■ YOUR TASK
Retype the line with "[0:04.50-0:04.90]" in it, then each line after it to the end of the data, word for word.
BEGIN SOURCE MATERIAL
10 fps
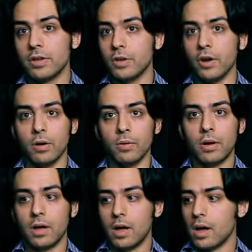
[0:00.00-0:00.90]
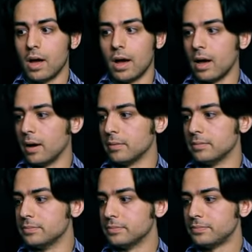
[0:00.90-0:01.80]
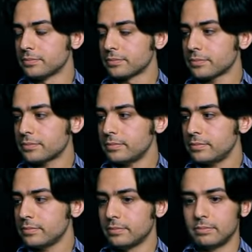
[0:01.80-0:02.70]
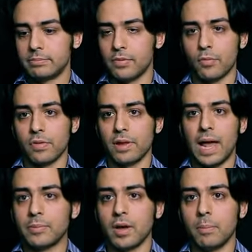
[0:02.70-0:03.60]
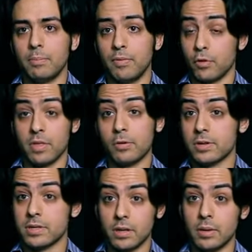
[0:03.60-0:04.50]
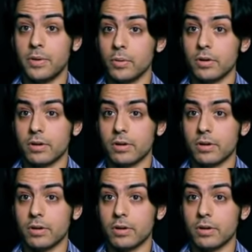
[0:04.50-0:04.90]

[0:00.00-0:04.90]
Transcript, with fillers: you know um, before the laptop before the personal computer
END SOURCE MATERIAL
■ EXERCISE RESULT
[0:04.50-0:04.90]

[0:00.00-0:04.90]
Transcript, with fillers: you know um, before the laptop before the personal computer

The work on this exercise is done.